Karya-karya tempera milik Sughra Rababi menggunakan pigmen warna dengan pengikatnya adalah putih telur menghasilkan cat yang halus dan cepat kering yang cocok untuk detail yang rumit sekaligus mempertahankan permukaan yang cerah dan tahan lama.
Tak hanya tempera, Sughra Rababi juga menggunakan media lain seperti cat minyak dan akrilik untuk membuat lukisan seperti pemandangan, figuratif, dan kaligrafi.

Lukisan bernama “Mehndi” merupakan karya Sughra Rababi yang dikembangkan memiliki genre istimewa dimana dalam karya tempera tersebut menceritakan tentang ritual Mehndi, dimana para wanita digambarkan memiliki mata yang mirip seperti rusa duduk melingkar menghias tangan seorang pengantin, mengenakan pakaian yang indah dan memberikan kesan mewah memberikan kesan yang otentik. Penggambaran dari lukisannya tersebut mencermikan suasana domestik yang nyaman, ikatan keluarga dan tradisi yang dihargai.

Selain karya tempera “Mehndi” Sughra juga membuat karya lain seperti “Girls with Dolls”. Tidak hanya memadukan ciri khas lukisan Mughal yaitu dramatisasi adengan, Sughra juga menata komposisi secara keseluruhan dengan cermat. Penggmbaran flora, motif tekstil yang dekoratif, latar arsitektur dengan mempertimbangkan ruang, volume, garis, dan warna, menghasilkan perpaduan harmonis di seluruh permukaan lukisan.
Pengaruh Karya Seni Sughra Rababi untuk Dunia
Semenjak terjajahnya negara Palestina, perang dan pembersihan etnis Muslim di Bosnia, bencana kelaparan di Somalia, membuat para seniman merasa tersentuh dan tergerk hatinya untuk melakukan penggalangan dana melalui pameran amal tak terkecuali Sughra Rababi.

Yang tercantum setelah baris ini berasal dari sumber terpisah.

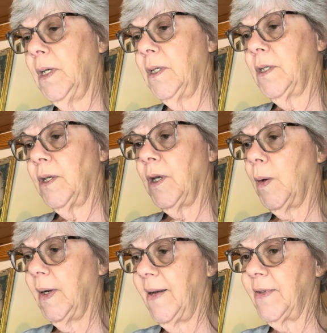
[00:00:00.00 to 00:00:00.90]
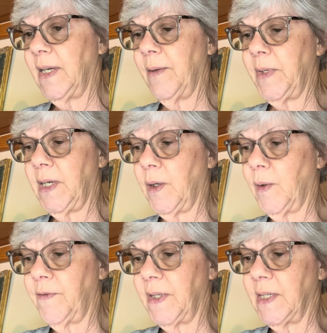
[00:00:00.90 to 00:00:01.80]
So y'all will have to let me know
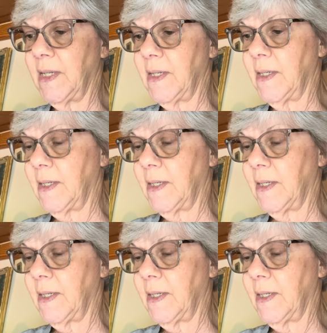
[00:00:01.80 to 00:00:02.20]
if this is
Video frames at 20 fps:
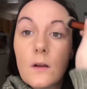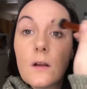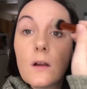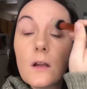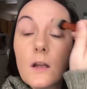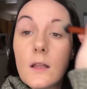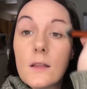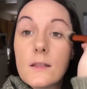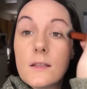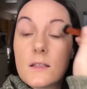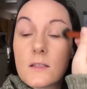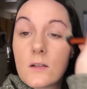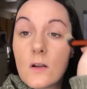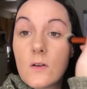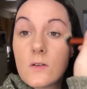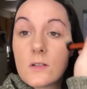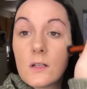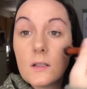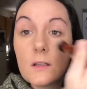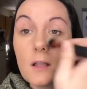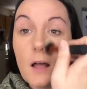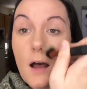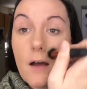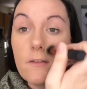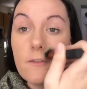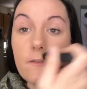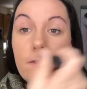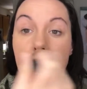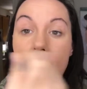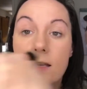And this goes a lot
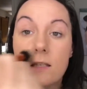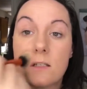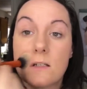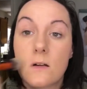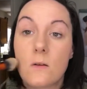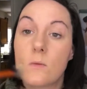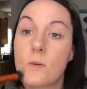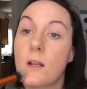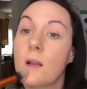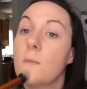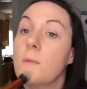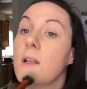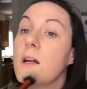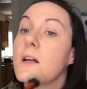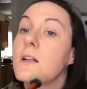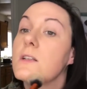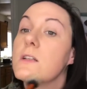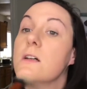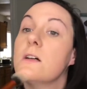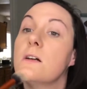faster when I'm not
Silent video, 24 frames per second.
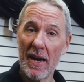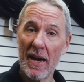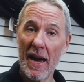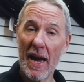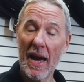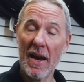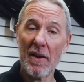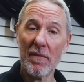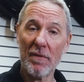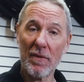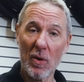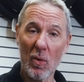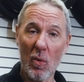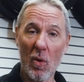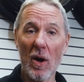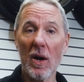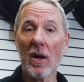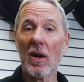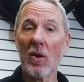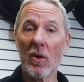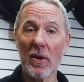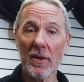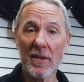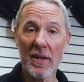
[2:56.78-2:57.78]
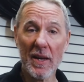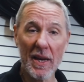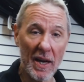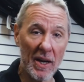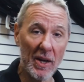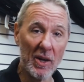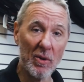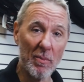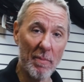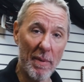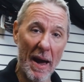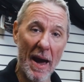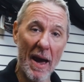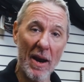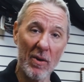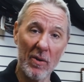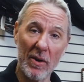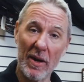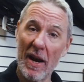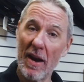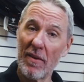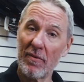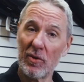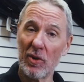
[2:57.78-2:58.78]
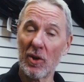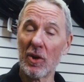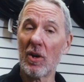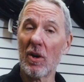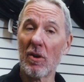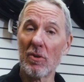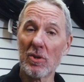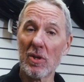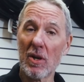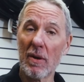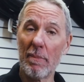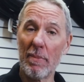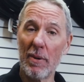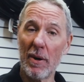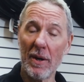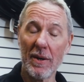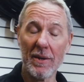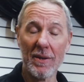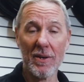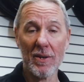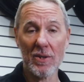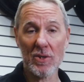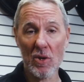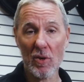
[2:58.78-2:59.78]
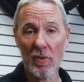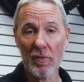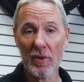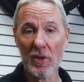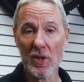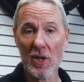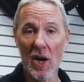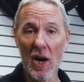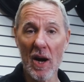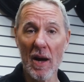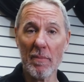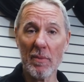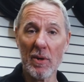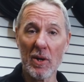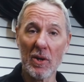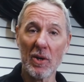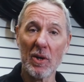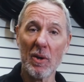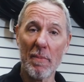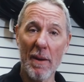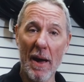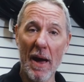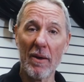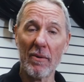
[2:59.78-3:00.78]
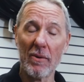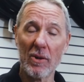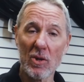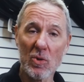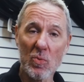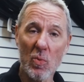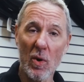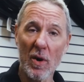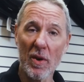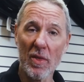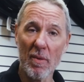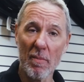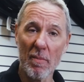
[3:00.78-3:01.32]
And if you are going to get a new battery after it goes kaput, because over time, you know, your battery is worth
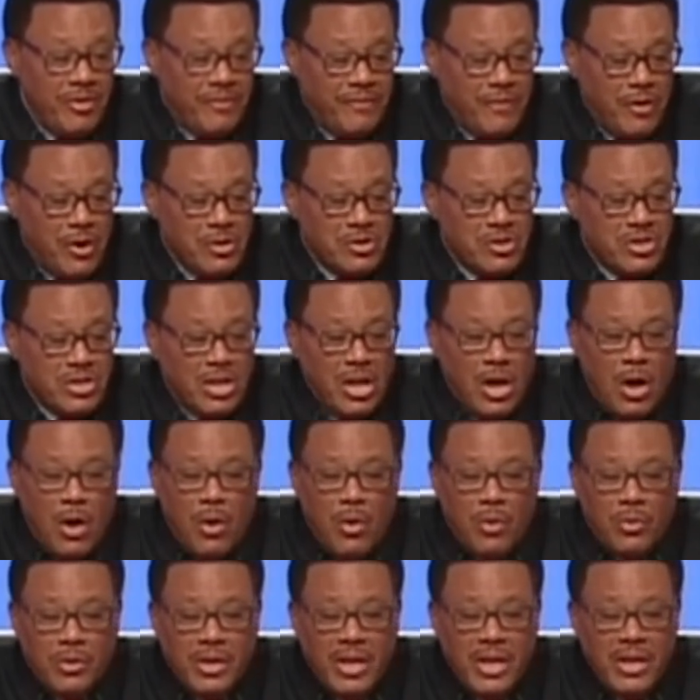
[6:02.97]
first
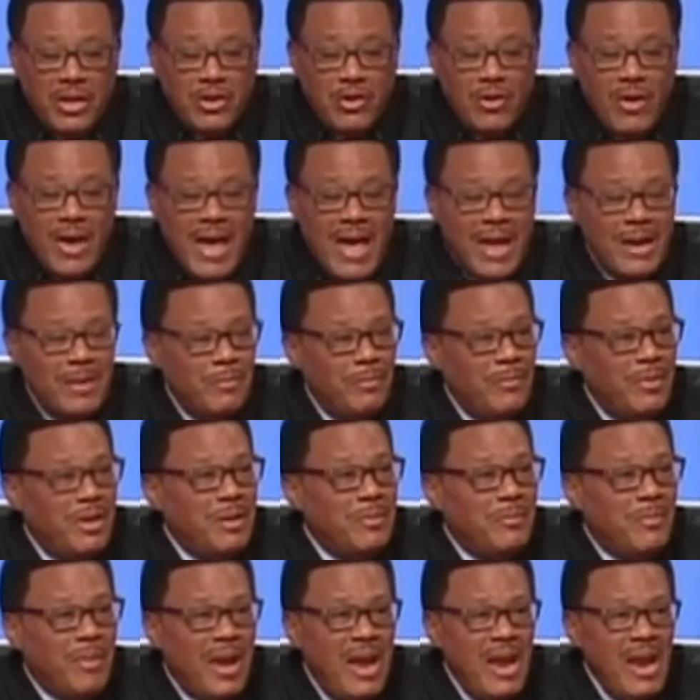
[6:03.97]
loan, and you hadn't
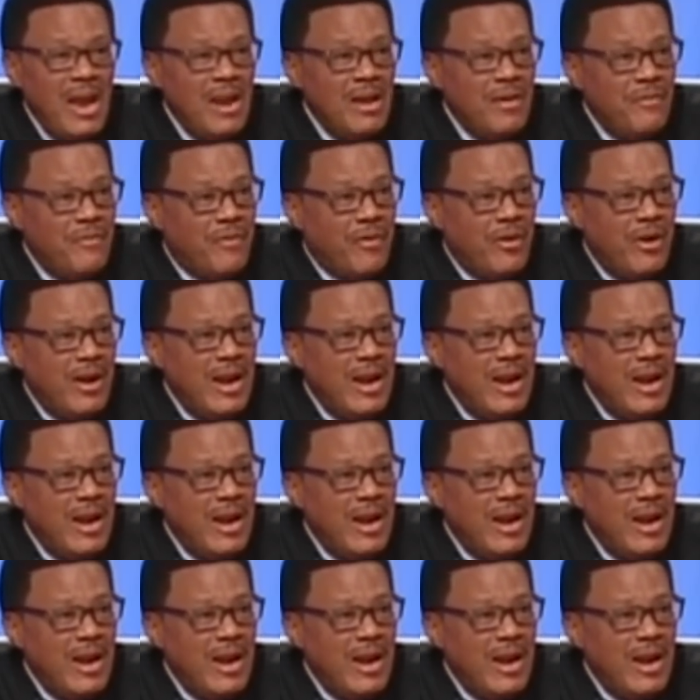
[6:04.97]
been paid for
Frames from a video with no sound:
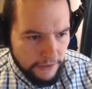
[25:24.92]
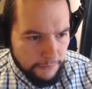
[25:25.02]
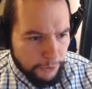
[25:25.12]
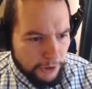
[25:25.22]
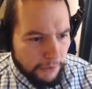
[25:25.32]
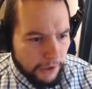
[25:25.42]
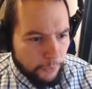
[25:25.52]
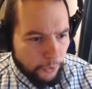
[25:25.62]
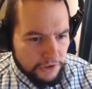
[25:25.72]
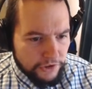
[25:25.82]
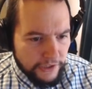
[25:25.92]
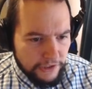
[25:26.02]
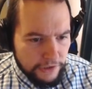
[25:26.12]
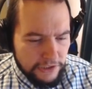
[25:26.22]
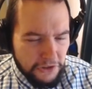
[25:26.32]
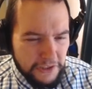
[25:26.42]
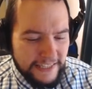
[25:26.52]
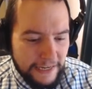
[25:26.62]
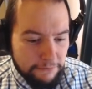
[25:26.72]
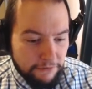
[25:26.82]
So I'm putting my 1 strength units on
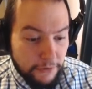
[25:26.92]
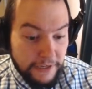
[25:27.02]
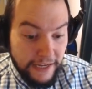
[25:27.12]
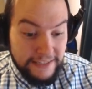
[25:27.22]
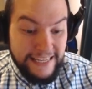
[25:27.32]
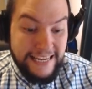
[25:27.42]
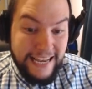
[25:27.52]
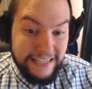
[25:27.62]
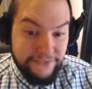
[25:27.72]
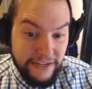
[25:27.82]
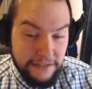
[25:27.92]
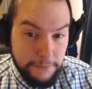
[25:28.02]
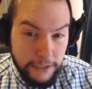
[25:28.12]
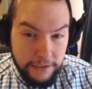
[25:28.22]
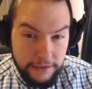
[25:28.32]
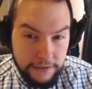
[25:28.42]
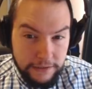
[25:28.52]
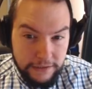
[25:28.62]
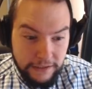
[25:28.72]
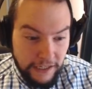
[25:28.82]
the same row in case he has Van Hamar.
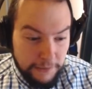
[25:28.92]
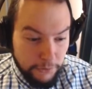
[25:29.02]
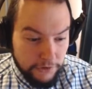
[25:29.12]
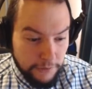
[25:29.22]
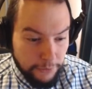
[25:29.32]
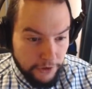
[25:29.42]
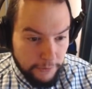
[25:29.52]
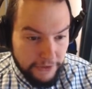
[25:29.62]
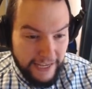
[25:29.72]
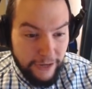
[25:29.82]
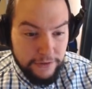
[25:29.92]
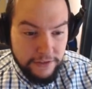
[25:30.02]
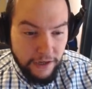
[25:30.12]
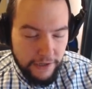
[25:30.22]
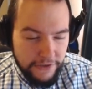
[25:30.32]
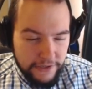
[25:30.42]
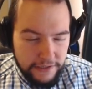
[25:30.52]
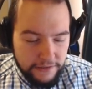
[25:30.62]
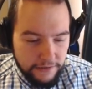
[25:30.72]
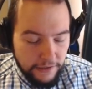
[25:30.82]
And I'm also putting them on the outside.
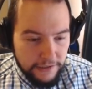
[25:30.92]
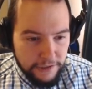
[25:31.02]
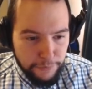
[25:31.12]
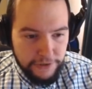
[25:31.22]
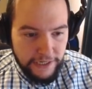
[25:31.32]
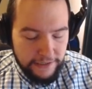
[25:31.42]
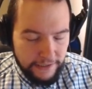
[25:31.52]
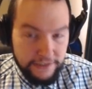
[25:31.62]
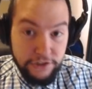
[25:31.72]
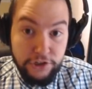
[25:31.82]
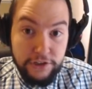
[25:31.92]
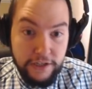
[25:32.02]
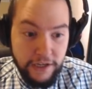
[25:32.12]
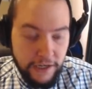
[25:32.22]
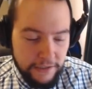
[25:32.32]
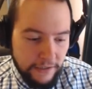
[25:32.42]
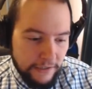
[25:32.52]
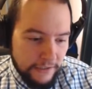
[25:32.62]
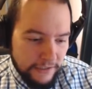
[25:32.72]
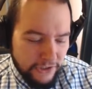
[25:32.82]
This is to protect against another card.
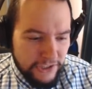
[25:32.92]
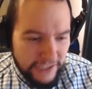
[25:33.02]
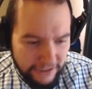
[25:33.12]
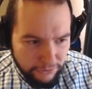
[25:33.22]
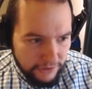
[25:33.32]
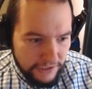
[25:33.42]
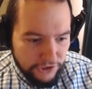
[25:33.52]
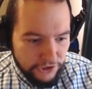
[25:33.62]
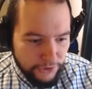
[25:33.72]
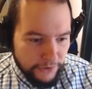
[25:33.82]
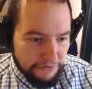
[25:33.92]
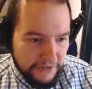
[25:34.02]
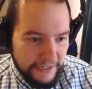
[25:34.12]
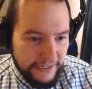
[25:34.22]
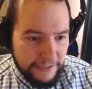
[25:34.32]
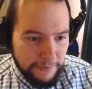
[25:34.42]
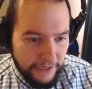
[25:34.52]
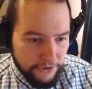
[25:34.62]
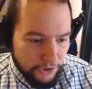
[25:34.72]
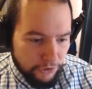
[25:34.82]
So the general things you do in Arena is
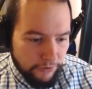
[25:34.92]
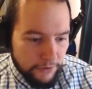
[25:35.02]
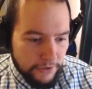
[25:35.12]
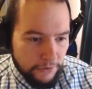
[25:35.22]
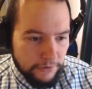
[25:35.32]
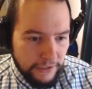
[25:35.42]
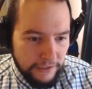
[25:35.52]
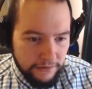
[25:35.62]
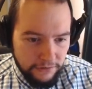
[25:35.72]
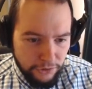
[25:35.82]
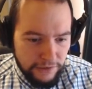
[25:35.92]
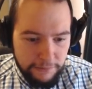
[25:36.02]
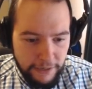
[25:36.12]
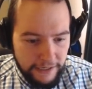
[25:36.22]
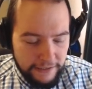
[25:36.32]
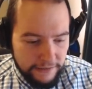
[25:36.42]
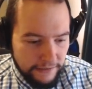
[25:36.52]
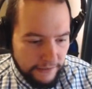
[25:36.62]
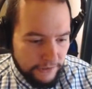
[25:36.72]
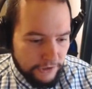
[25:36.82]
play on 2 rows only, usually melee
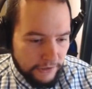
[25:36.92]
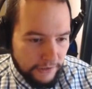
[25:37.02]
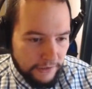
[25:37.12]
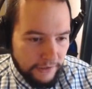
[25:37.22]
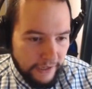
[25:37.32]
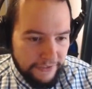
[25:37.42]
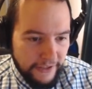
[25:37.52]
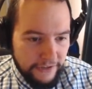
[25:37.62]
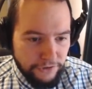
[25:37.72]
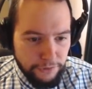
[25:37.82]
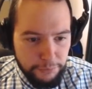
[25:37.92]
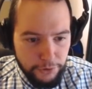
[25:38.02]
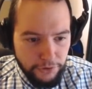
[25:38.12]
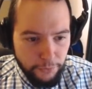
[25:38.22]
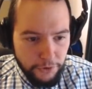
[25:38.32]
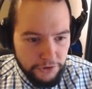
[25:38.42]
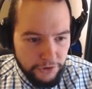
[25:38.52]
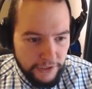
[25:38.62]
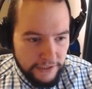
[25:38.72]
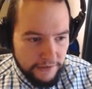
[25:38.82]
and siege. And then you put your
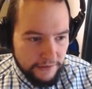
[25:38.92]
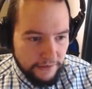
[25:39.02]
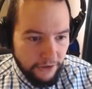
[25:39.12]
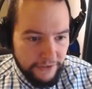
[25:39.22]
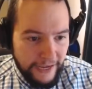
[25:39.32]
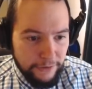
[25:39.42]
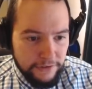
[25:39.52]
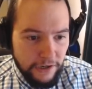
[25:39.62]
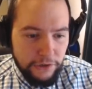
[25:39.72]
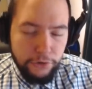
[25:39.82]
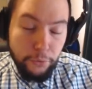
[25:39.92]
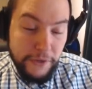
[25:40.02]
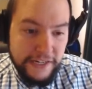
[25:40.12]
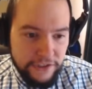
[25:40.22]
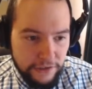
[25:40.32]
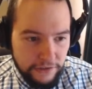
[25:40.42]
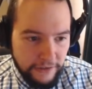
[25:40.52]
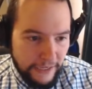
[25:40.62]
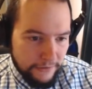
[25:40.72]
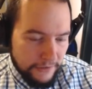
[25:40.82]
1 units on the outside, or your weakest
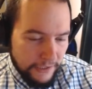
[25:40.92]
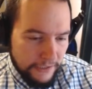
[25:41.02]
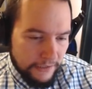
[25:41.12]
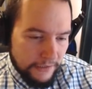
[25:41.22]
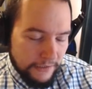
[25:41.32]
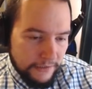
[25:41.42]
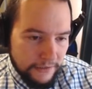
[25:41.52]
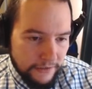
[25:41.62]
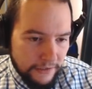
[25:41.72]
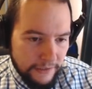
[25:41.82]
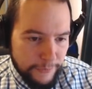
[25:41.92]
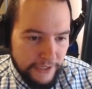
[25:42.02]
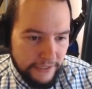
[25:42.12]
units on the outside, so that it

Sughra Rababi mulai mengadakan pameran pertamanya pada tahun 1980-an yang didedikasikn untuk membuat program beasiswa bagi pelajar di Palestina.
Pameran tunggal terakhirnya Pameran tunggal terakhirnya diadakan pada tahun 1992 di San Francisco, California, saat Sughra mengunjungi putrinya. Ketika Sughra menoton berita di televisi tentang kelaparan di Somalia, ia mendedikasikan seluruh hasil pamerannya untuk UNICEF.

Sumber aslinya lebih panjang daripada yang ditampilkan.